In the hills, March is a woodpecker drumming in a new season.  It’s the liquid trill of tree frogs and the plaintive notes of peepers heralding the return of spring.

Its wild geese winging their way northward over the Smokies and blue jays chattering of new days to come.

It’s the sun writing tomorrow’s message on the earth.

It’s a time when winter lingers in the lap of spring.

It’s gusty days and calm days, chill days and warm days.

It’s April whispering from the ridge tops while March goes whistling down the valley.

It’s song sparrows in the alders and robins strutting in the pasture.
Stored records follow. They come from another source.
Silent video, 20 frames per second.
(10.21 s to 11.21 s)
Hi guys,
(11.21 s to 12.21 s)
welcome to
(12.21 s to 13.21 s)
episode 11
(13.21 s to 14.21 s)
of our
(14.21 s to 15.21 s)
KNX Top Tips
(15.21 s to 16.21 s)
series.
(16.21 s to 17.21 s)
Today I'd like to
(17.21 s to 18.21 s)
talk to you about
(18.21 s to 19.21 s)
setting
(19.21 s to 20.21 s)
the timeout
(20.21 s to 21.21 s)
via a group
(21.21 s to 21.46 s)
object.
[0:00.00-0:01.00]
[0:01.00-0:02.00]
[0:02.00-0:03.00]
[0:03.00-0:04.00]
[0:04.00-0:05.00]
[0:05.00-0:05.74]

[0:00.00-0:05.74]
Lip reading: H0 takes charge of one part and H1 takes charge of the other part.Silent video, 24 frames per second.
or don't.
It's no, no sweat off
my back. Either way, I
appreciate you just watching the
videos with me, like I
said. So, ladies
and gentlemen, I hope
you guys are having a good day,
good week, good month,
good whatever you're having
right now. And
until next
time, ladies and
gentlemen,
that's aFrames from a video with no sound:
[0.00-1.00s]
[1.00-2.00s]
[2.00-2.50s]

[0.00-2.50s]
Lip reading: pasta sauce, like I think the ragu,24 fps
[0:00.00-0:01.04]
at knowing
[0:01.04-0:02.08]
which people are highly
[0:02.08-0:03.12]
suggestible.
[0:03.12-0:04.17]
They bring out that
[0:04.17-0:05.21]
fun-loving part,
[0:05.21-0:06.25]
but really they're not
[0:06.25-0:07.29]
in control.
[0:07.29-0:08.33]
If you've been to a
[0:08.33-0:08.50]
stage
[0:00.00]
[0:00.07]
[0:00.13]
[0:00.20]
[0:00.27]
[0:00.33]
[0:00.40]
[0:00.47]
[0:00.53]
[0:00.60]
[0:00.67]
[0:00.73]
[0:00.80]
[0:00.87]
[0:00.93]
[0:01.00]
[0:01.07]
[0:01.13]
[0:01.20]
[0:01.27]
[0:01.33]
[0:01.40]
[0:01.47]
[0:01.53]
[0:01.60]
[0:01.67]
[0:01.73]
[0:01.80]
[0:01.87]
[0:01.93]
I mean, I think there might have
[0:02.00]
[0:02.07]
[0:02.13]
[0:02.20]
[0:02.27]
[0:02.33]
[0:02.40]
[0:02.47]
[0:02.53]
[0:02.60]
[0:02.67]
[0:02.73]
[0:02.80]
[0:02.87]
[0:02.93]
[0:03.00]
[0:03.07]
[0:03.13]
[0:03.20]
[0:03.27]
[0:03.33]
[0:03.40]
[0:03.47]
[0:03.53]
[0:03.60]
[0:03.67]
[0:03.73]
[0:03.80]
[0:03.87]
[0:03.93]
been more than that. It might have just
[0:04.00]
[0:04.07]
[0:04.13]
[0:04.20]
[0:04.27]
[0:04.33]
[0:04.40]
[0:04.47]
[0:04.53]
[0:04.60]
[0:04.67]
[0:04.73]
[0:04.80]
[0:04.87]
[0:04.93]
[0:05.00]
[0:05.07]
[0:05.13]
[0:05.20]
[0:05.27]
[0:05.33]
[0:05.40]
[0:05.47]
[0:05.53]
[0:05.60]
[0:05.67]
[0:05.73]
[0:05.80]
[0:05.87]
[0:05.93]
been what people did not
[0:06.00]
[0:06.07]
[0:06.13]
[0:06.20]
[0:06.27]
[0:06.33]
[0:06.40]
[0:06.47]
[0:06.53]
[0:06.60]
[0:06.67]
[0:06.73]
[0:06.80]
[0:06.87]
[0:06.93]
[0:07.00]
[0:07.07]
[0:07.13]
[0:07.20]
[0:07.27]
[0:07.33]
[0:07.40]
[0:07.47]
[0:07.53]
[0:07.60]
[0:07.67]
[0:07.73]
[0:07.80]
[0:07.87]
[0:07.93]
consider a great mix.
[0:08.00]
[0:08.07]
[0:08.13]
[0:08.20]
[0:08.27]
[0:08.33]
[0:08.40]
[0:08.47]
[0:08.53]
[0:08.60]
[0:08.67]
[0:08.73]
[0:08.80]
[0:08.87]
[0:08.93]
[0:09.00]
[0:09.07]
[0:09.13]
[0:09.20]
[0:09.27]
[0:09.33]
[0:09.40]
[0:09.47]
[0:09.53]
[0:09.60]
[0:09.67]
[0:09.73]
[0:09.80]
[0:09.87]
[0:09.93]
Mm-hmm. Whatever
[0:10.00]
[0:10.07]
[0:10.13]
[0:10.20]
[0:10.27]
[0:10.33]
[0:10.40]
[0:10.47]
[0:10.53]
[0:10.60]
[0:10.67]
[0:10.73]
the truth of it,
It’s a velvet coated bumblebee hunting for a nest site and a honeybee buzzing for the first taste of pollen.

March is the first daffodils making the whole world golden.

It’s the heavy creamy white blooms of the serviceberry and the white and pinkish waxy blooms of trailing arbutus.

It’s buds fattening on the poplars and catkins opening on the willows.

It’s violets and columbine, yellowbells and periwinkle.

It’s tiny clouds of canary yellow blowing off the catkins of the greening alders along the branch.

March is the time when the owl hoot is a mating call.

It’s squirrels frisking through the big maples in the front yard of a farmhouse.

It’s the bears in the Smokies venturing from their winter quarters.

It’s groundhogs scouting for greens and crows calling in a new register.

It’s sap rising time and rail splitting time.

It’s a mess of “creases”

It’s a parade of spring remedies – sulphur and molasses, cherry bark bitters, sassafras tea.

It’s bags of fertilizer and grass seed and clover.

It’s minnows and tadpoles.

It’s a time when trout fishermen begin to get that faraway look in their eyes.

It’s lengthening days and shorter nights.

It’s a dog dozing slit eyed in the sun and a horse grazing on a green pasture.

It’s a sky of crisp azure blue virgin of cloud.

It’s brooks talking and singing.

It’s the bloom of spicebush and yellowroot.

It’s the tops of the maples kindling their fires.

It’s anemones turning the forested jungles into a glittering white carpet.

It’s a new plowed field and the smell of freshly turned earth.

All this and more March is in the hills.